Again, I’m just suggesting it’s wildly inconsistent, and it actually says something about us. The news is just doing what the market tells it to do. So why are we telling our news producers that this is the story we want to hear? Why are we telling them we care twice as much about Christians who die than Muslims? I think we need to work harder to say all lives matter, and we need to hear both of those stories.

This is not in any way to diminish the loss of Christian lives in Iraq, Libya, Syria or wherever. They matter greatly to me, but so do my Muslims friends, my Shabak friends, my Yazidi friends and everyone else in between.

There seems to be an attitude in the U.S. that more military intervention is something that Christians should advocate for. But obviously, it’s an incredibly complex issue.

I’m not confident that sending a lot more troops, aid or guns is going to solve anything quickly, though it may prove to be necessary. In any case, I would suggest that we try to separate political expedience or national interest responses from Christian responses. So if the U.S. government deems it necessary—in coordination in the Iraqi government—to send more firepower, I get that. I understand why two nations would make that decision. I would understand why all of the parties involved would think that that’s exactly what’s needed, and it may be exactly what’s needed.

But, to conflate that with a Christian response, I see that being very unhelpful, and I think it ends up drawing us into a really harmful religious war when we should want Muslims to understand that we are not like ISIS. I just don’t think you can make a strong “Christian case” for killing Muslims—for killing anyone. I do think you could make a strong American case for that. I think you could make a strong Iraqi case for that. I don’t think you can make a Christian case for that. Of course, in saying “Christian,” I mean that which flows from the life and teachings of Jesus Christ and is enjoined on His followers … not the imperial religion that developed centuries after Christ.

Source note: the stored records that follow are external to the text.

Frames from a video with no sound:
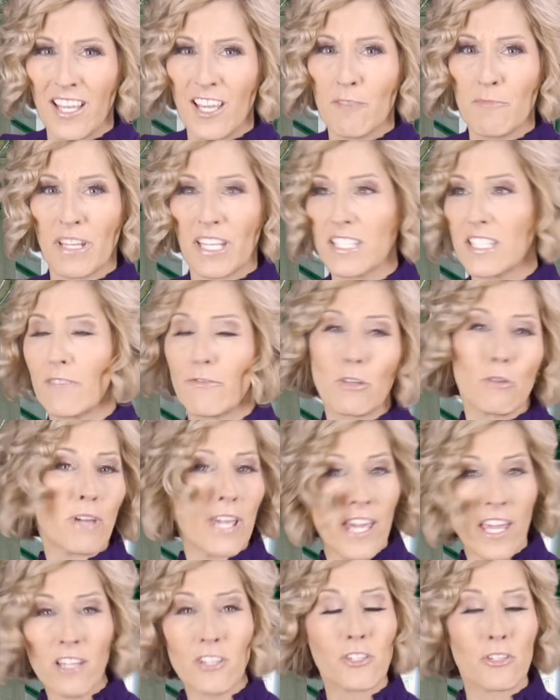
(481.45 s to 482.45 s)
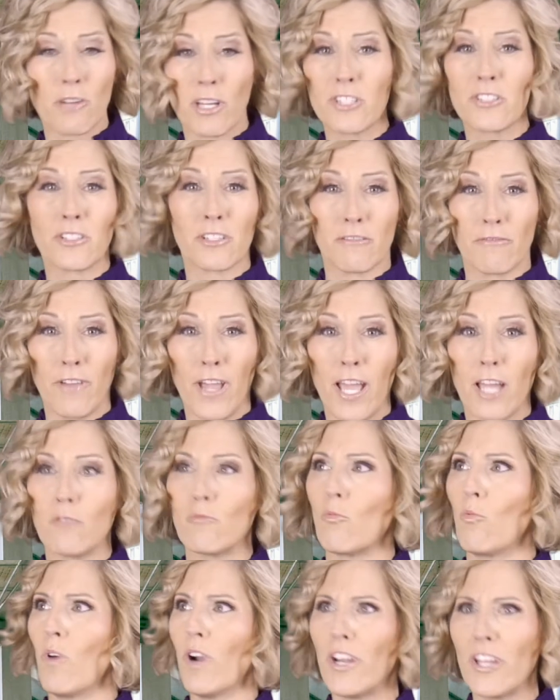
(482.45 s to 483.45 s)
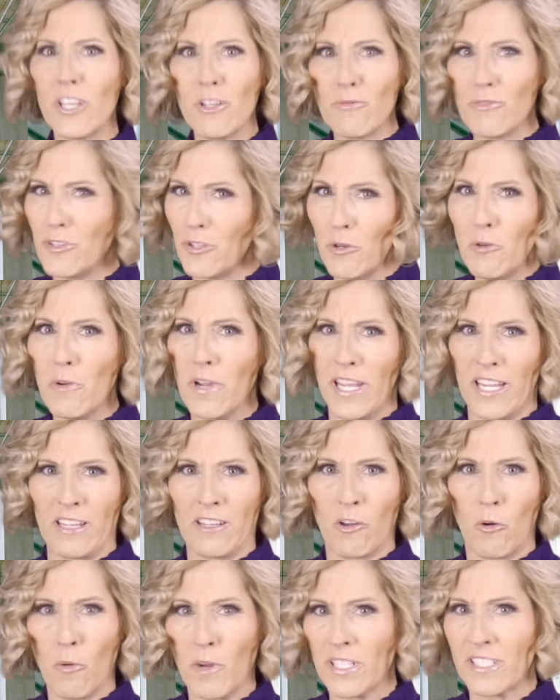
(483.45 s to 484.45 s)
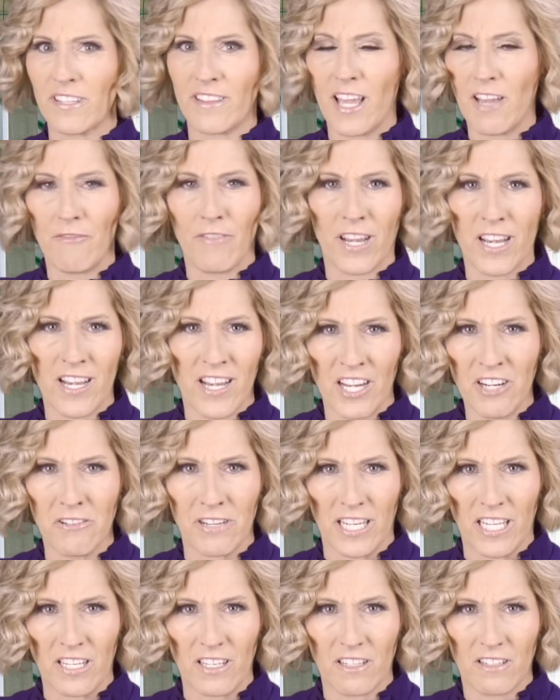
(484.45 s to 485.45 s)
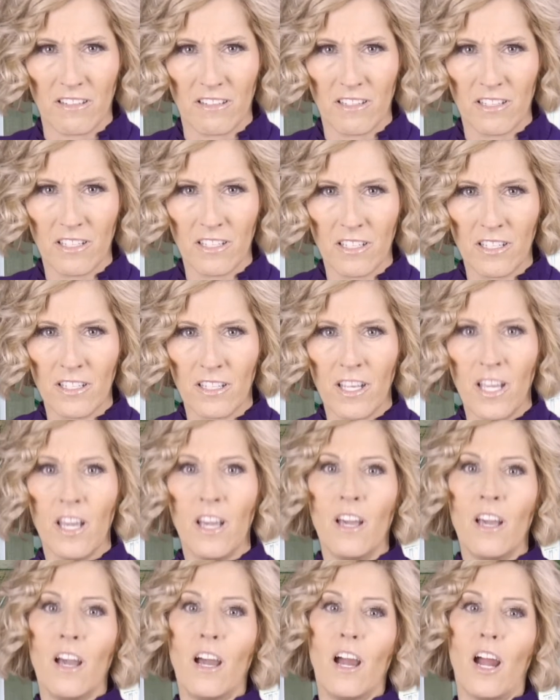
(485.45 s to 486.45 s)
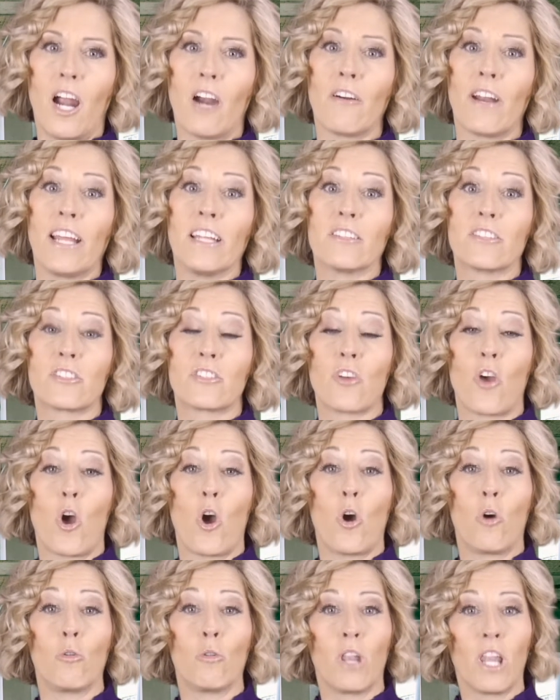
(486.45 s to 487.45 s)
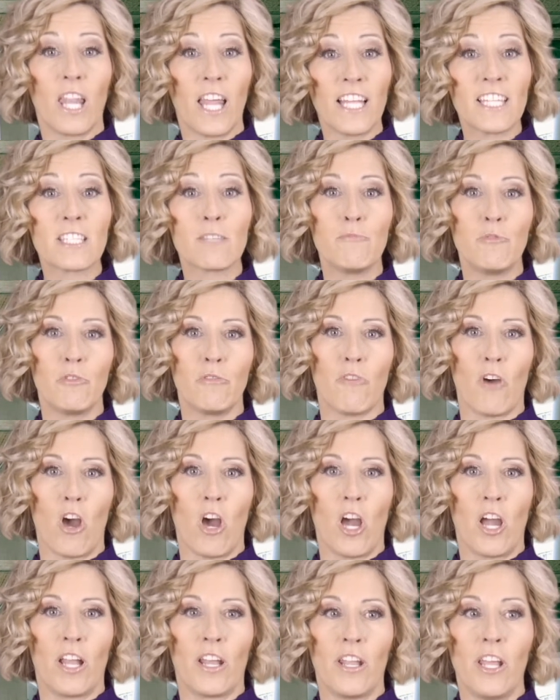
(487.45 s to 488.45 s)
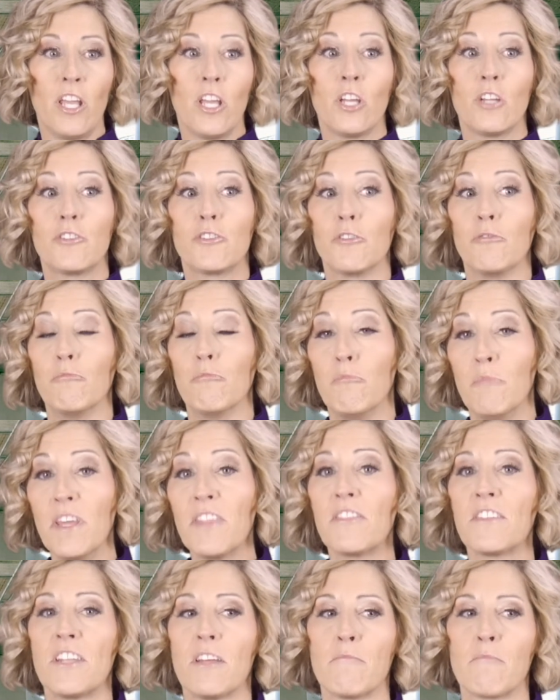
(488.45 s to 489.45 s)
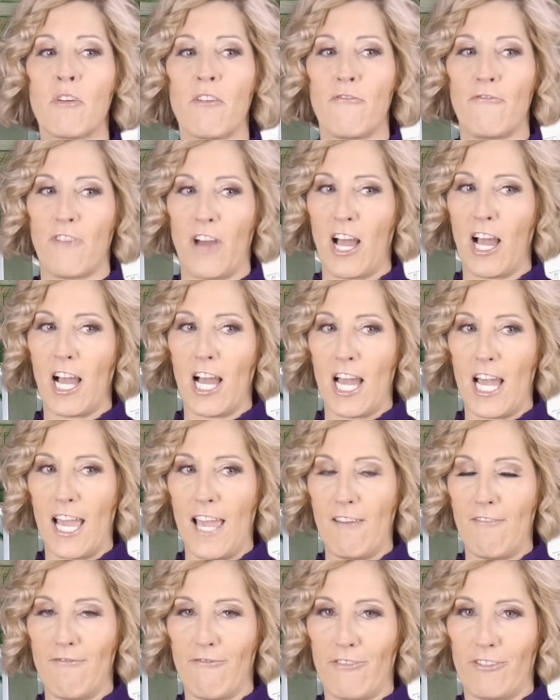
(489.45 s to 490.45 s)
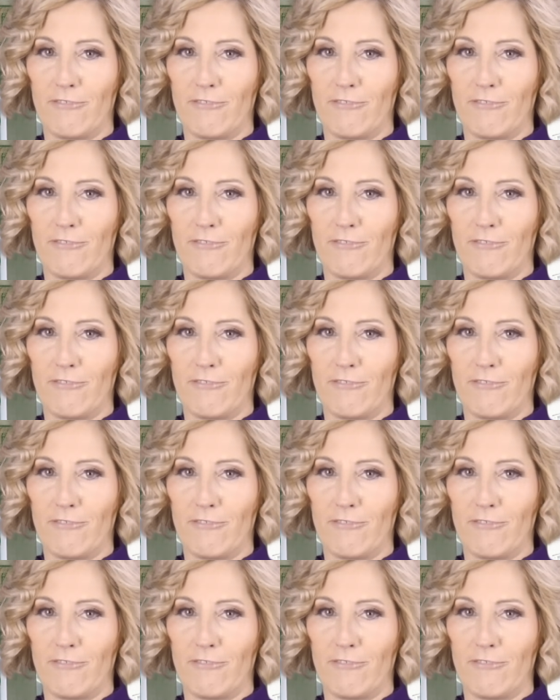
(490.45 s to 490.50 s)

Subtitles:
Because if you can't trust your vet, what are you doing going to that veterinarian? All right, so let's move on to myth number five.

The RELEVANT community has been privileged enough to be able donate to support what your organization, Preemptive Love, is doing. Can you talk a little bit about how that aid affects people’s lives there?

There are hundreds of thousands of people who live outside of the scope of coordinated emergency aid. So we decided, we’re small, we can’t do as much as a huge organization if we throw in our lot with them. But if we’re willing to go outside of the safety of city gates, so to speak, and to go to some of least-reached places of Iraq, then we’re going to be able to help people who no one else is reaching.

We’re just coming out of the harshest part of winter. We’ve been providing coats, clothing, shelter, kerosene and fuel that families displaced by ISIS can use for heat and cooking. We provided food, hygiene products for women, assistance devices to the crippled and elderly. We’ve been able to shore up a little bit of hope and help sustain families here in the harshest of winter.

Now we’re trying to turn a corner. No one wants a handout forever. None of these people want to be on our welfare systems, but they needed a little bit of help to make it through winter. What people really want is independence and dignity and freedom to make of their own lives whatever they want.

So we are turning a corner from this kind of emergency aid response to a long-term economic development response. Over the last couple of weeks we started 14 businesses thanks to the help of the RELEVANT community: 14 businesses headed by 14 different women who lost their husbands or the eldest male in their family during the ISIS crisis—whether they were running from ISIS, went back to fight ISIS, went back to try and free women who had been kidnapped by ISIS, or even went back to fight for ISIS—we’re honored to to be supporting at-risk women and children.

These women are not only providing for their children and their extended family, but soon, with enough success, they’ll be providing for their community and injecting a really good service into the neighborhood where they settled. That will allow them to rebuild their lives and hopefully help hundreds of thousands of people to come.

All the while, we are still providing lifesaving heart surgeries for children across Iraq.